▸ WORK INSTRUCTIONS: Copy the data that follows, character for character, minus the pictures.

(Records from a dataset)

☆ ☆ ☆ ☆

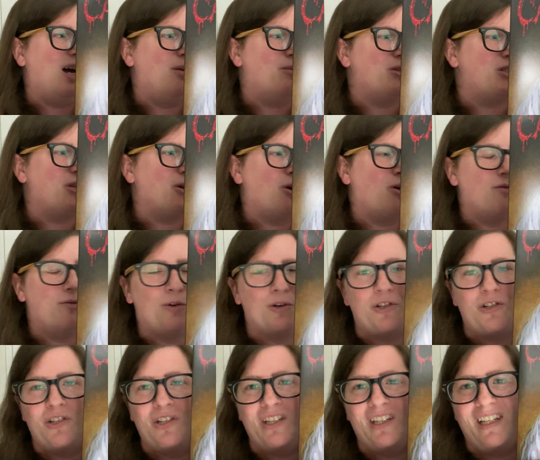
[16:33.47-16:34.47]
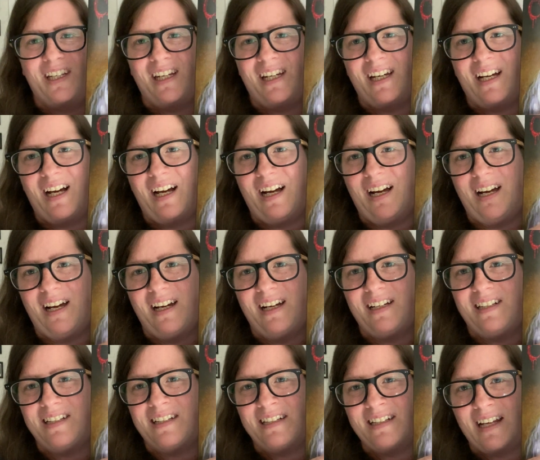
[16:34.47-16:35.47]
so unfortunately, I
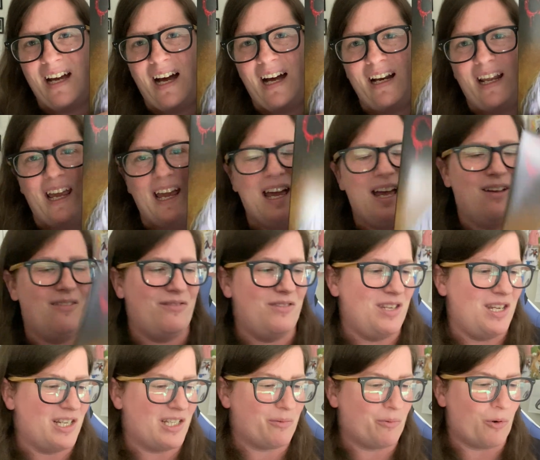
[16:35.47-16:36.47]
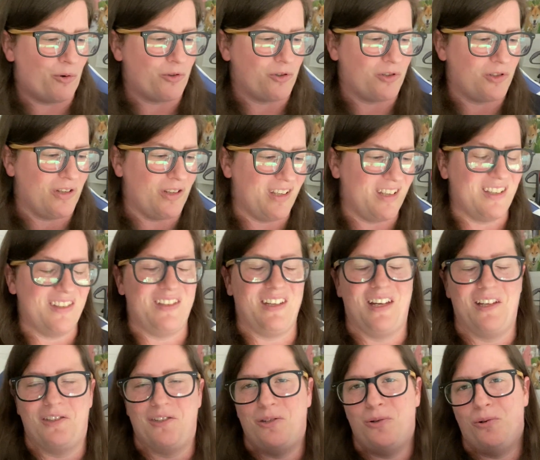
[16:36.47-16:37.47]
did not have the exposure to this
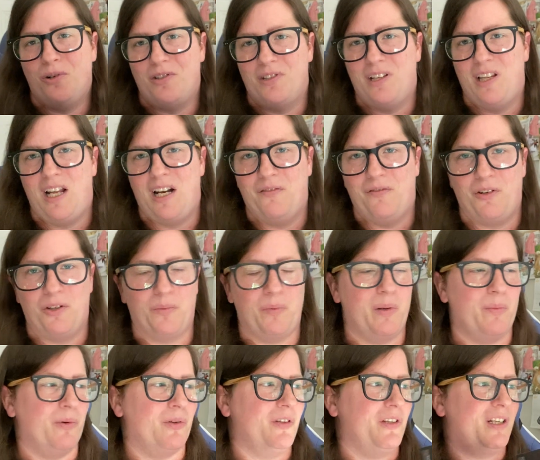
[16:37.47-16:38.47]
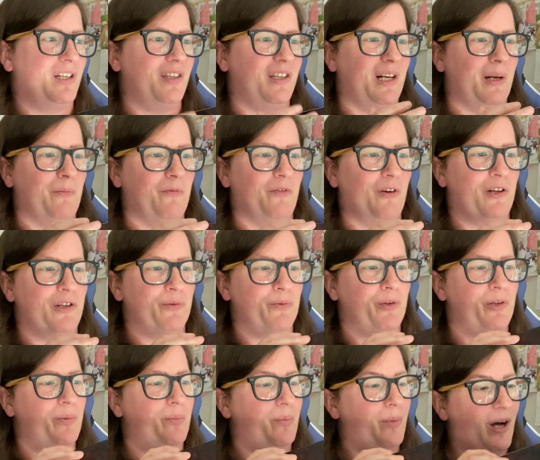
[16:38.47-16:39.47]
as soon as a lot of other people that I'm friends
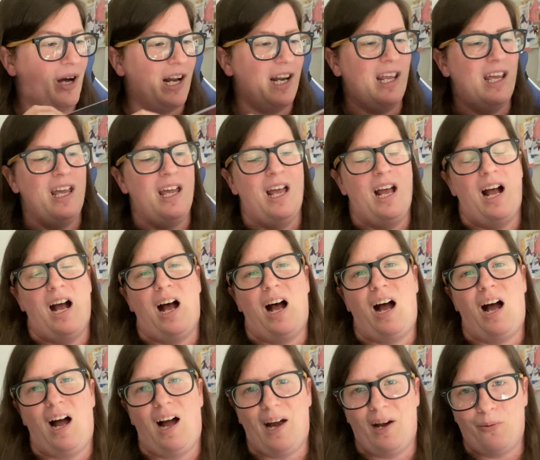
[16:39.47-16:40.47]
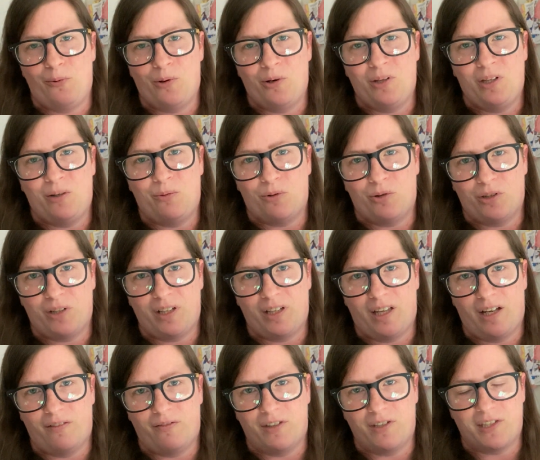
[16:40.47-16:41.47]
with. But I really, really
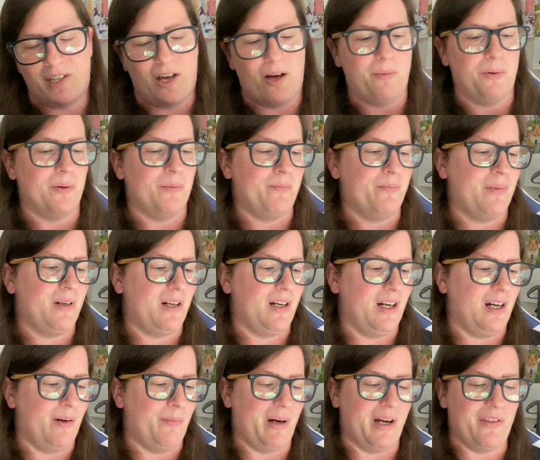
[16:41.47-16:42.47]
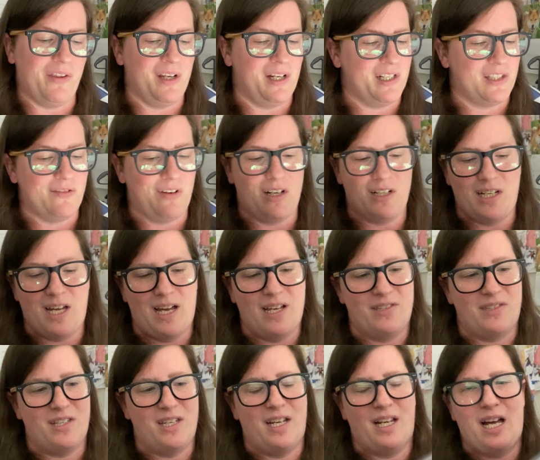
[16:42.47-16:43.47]
love this album. I think it's
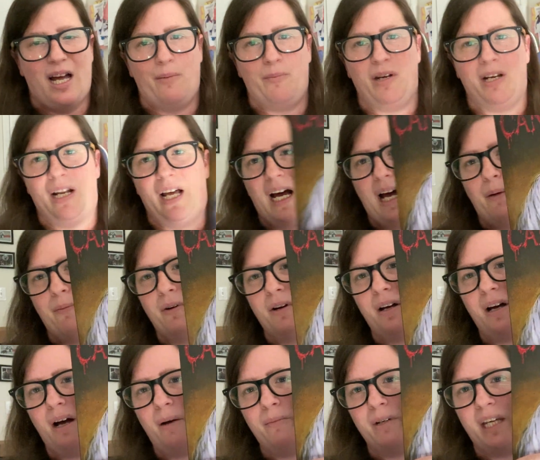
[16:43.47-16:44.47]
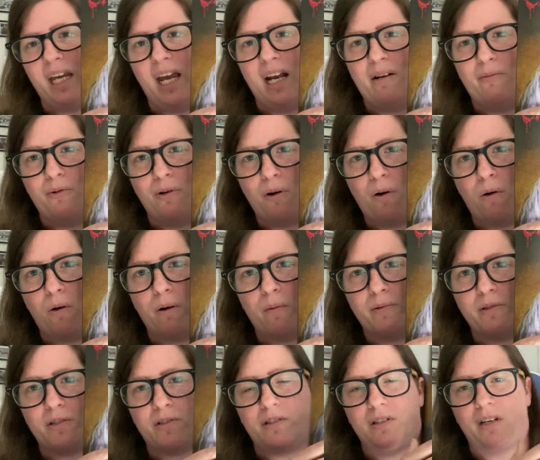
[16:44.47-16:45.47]
fantastic. I mean, I'm a Cannibal
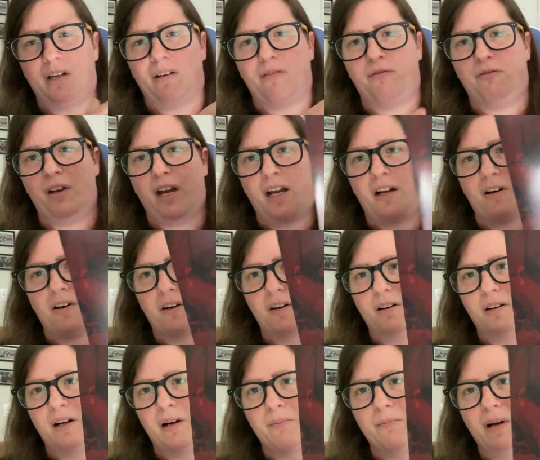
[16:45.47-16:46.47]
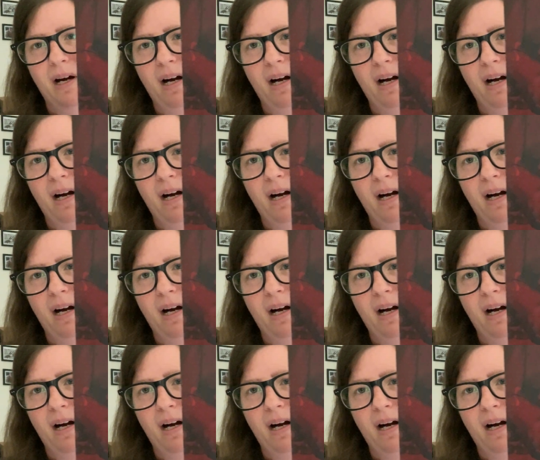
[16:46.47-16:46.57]
Corpse fangirl.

☆ ☆ ☆ ☆

▸ ANSWER:
[16:33.47-16:34.47]
[16:34.47-16:35.47]
so unfortunately, I
[16:35.47-16:36.47]
[16:36.47-16:37.47]
did not have the exposure to this
[16:37.47-16:38.47]
[16:38.47-16:39.47]
as soon as a lot of other people that I'm friends
[16:39.47-16:40.47]
[16:40.47-16:41.47]
with. But I really, really
[16:41.47-16:42.47]
[16:42.47-16:43.47]
love this album. I think it's
[16:43.47-16:44.47]
[16:44.47-16:45.47]
fantastic. I mean, I'm a Cannibal
[16:45.47-16:46.47]
[16:46.47-16:46.57]
Corpse fangirl.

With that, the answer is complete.